Cemitério Makomanai Takino: obra de Tadao Ando deu nova vida ao Buda. (foto: Roberto Maxwell)
Mas nenhuma construção do pacato cemitério ficou mais conhecida que a Colina do Buda, esta sim, obra do Tadao Ando, inaugurada em 2015. Quer dizer, dele em parte. No local desde sua inauguração, a estátua de Buda de 13,5 metros pousava serenamente a céu aberto. Mas ao que parece, ela assustava os visitantes do local, de acordo com alguns textos veiculados na imprensa.

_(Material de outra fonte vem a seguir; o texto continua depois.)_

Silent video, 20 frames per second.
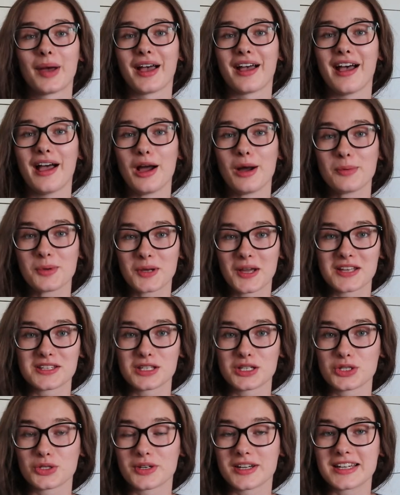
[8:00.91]
But I hope you guys
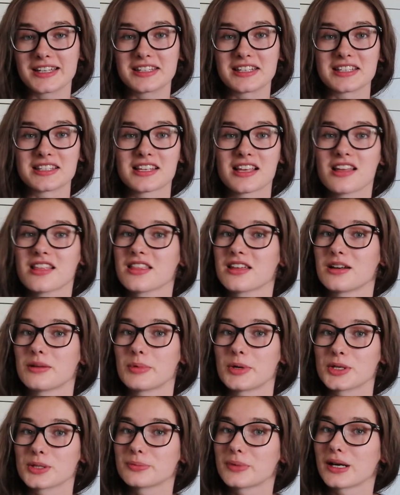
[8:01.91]
enjoyed this little
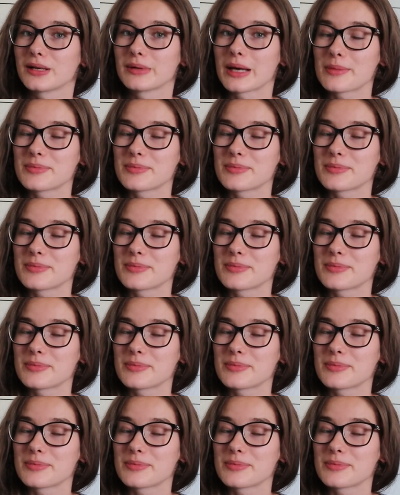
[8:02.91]
postpartum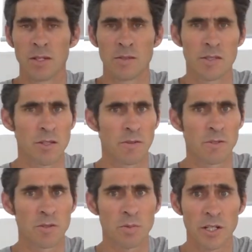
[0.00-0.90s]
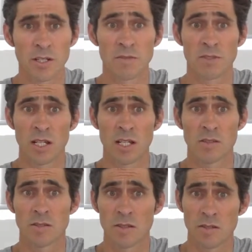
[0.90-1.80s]
This offers plenty of
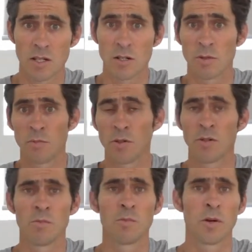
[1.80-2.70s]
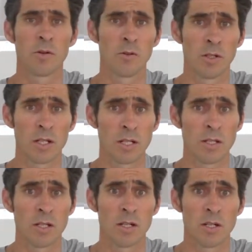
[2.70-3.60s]
chance to sell, but more importantly,
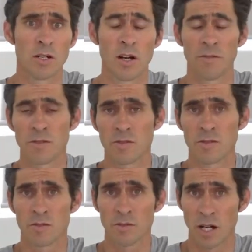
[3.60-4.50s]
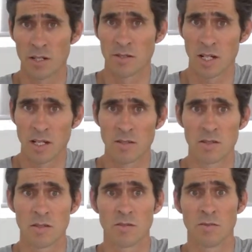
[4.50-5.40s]
offers greater
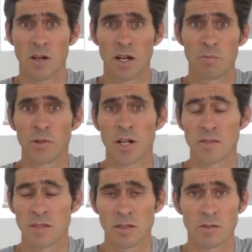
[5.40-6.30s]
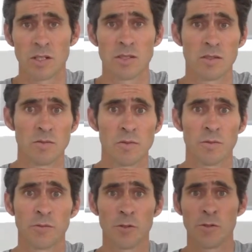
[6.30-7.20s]
chances of price increases for
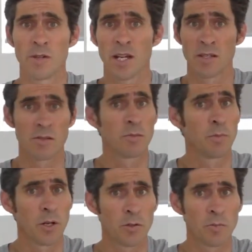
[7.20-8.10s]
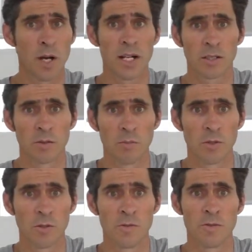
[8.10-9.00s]
fruit as the bottle market
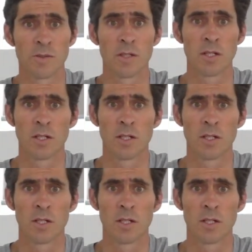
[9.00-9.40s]
moves.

Teria sido por essa razão, então, que Ando foi convocado para repensar a estrutura. Para tanto, ele criou no entorno dela uma espécie de santuário de concreto, com um espelho d’água no entorno e um túnel de 40 metros que passa por baixo de uma espécie de colina e conduz até a estátua. À distância, é possível ver somente uma parte da cabeça do Buda cercada por um campo que, no verão, é coberto de lavandas. Por dentro, a luz externa ilumina a estátua e traz um ar solene e agradável para quem vem fazer suas orações. Ao longo do ano, o campo também muda de forma, ficando verde na primavera, seco no outono e coberto de neve no inverno. Mas nada se compara à vista de verão, salpicada de lilás pelas flores de lavanda. Mais um item para engrossar a lista de lugares a se visitar de novo em Hokkaido.
Ouriço e outros bichos
Não existe visita a Sapporo que não passe pela excelente gastronomia local. E não há gastronomia local sem os frutos do mar frescos que abastecem os inúmeros restaurantes da cidade, dentre eles os que ficam no charmoso Mercado Nijo, bem no centrão da cidade, próximo à torre de transmissão, ponto de referência para quem só conhece a cidade de visita.
Como a sazonalidade é uma das regras na gastronomia japonesa, ingredientes frescos não podem faltar à mesa. No inverno de Hokkaido, isso é sinônimo de frutos do mar de alta qualidade, que aportam na província e dela seguem para os mercados de todo o país, incluindo o Tsukiji e o Toyosu, em Tóquio.

Donburi de frutos do mar: especialidade do Mercado Nijo
foto: Roberto Maxwell
Caranguejo-rei, siri-peludo, ouriço-do-mar são os nomes mais ouvidos e lidos nas barracas do pequeno mercado, hoje muito mais uma atração turística do que outra coisa. Isso não diminui o valor da visita ao local e seus restaurantes. Para a última refeição da viagem, pedi um donburi com caranguejo, ouriço e atum. Tudo tão fresco e muito bem arrematado com um arroz igualmente delicioso. Honestamente, não é barato. Mas o sabor valeu cada “palitada”.
Depois dessa, era embarcar de volta para o aeroporto no trânsito mais ou menos pesado de Sapporo. Enquanto as luzes da cidade começavam a brilhar, eu olhava para a janela e tentava definir qual seria a lembrança mais marcante dessa viagem. Seria a Sarah dirigindo bravamente na nevasca? Ou os flocos de neve bailando no asfalto fugidos dos descampados? Quem sabe, então, os legumes frescos da sopa de curry? Ou a dona Yoshiko preparando tapioca pela primeira vez?